Weird Fiction ist eine literarische Tradition, die älter ist als die modernen Genre-Kategorien und die Grundlage bildet, auf der später Cosmic Horror, New Weird und Teile der Science Fiction aufbauten. Der Begriff geht auf das Magazin Weird Tales (1923-1954) zurück, aber die Wurzeln reichen weiter.
Vor den Pulp-Magazinen hatte bereits Robert W. Chambers mit der Sammlung The King in Yellow (1895) ein Muster vorgegeben, das die gesamte Tradition prägt: ein fiktives Theaterstück, dessen bloße Lektüre in den Wahnsinn treibt, und eine Symbolik, das gelbe Zeichen, der König in Gelb, die nie vollständig erklärt wird. Diese Weigerung, das Unheimliche aufzulösen, wurde zum Markenzeichen des gesamten Genres.

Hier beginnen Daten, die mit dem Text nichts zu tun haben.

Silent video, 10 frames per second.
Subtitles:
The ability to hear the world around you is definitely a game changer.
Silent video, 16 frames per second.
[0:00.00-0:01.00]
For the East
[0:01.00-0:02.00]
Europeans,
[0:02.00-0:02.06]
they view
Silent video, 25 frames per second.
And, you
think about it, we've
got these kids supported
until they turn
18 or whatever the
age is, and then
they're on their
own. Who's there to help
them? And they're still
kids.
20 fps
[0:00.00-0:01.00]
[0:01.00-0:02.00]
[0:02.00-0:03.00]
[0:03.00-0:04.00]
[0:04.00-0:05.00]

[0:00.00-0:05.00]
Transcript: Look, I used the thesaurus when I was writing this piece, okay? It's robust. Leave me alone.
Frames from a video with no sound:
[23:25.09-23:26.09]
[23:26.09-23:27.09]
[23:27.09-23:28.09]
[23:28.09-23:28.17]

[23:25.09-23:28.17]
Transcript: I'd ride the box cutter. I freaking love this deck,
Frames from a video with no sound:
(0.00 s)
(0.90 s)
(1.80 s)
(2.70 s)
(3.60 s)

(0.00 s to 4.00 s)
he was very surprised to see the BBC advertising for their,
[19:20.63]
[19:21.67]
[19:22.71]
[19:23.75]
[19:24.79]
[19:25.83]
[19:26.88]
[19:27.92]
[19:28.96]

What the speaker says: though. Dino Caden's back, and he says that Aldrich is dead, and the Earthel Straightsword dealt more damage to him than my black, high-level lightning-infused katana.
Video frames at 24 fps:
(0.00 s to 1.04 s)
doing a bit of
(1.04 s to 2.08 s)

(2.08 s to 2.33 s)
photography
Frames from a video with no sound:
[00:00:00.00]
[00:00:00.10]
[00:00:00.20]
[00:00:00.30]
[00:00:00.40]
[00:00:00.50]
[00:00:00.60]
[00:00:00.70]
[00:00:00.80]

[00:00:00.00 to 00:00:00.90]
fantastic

H.P. Lovecraft ist die zentrale Figur der klassischen Weird Fiction. Seine Geschichten handeln von einem Universum, das dem menschlichen Verstand gegenüber gleichgültig und unbegreiflich ist. Kosmische Entitäten wie Cthulhu, Azathoth und Yog-Sothoth existieren jenseits menschlicher Wahrnehmung, und der Kontakt mit ihnen führt unweigerlich zum Wahnsinn. Lovecraft nannte sein Werk selbst Weird Tale und betonte, dass es weder klassischer Horror noch Fantasy sei.
Andere frühe Vertreter sind Arthur Machen, Algernon Blackwood, Lord Dunsany und Clark Ashton Smith. Was sie verbindet, ist eine Atmosphäre des Numinosen und Unheimlichen: Die Realität in ihren Geschichten ist dünn, und dahinter lauern Dinge, die sich jeder Kategorisierung entziehen.
Die Weird Fiction erlebte ab den 2000ern eine Renaissance. China Miéville, Jeff VanderMeer und Thomas Ligotti führten die Tradition in die Gegenwart. VanderMeers Southern Reach-Trilogie verbindet Weird Fiction mit Ökologie und Bürokratie. Ligottis philosophischer Horror (The Conspiracy against the Human Race) beeinflusste die TV-Serie True Detective. 2011 legten Ann und Jeff VanderMeer mit der über tausend Seiten starken Anthologie The Weird eine Art Kanon vor, der die historische Linie zwischen Chambers, Lovecraft, Kafka, Borges und zeitgenössischen Autoren nachzeichnet und das Genre erstmals in seiner vollen Breite sichtbar machte.
Für die Science Fiction ist Weird Fiction relevant, weil sie eine Alternative zum rationalistischen Weltbild bietet. Wo Hard SF das Universum als verständlich und erforschbar darstellt, besteht Weird Fiction darauf, dass manche Dinge fundamental unbegreiflich sind. Diese Spannung zwischen Verstehen-Wollen und Nicht-Verstehen-Können macht einige der besten SF-Werke aus.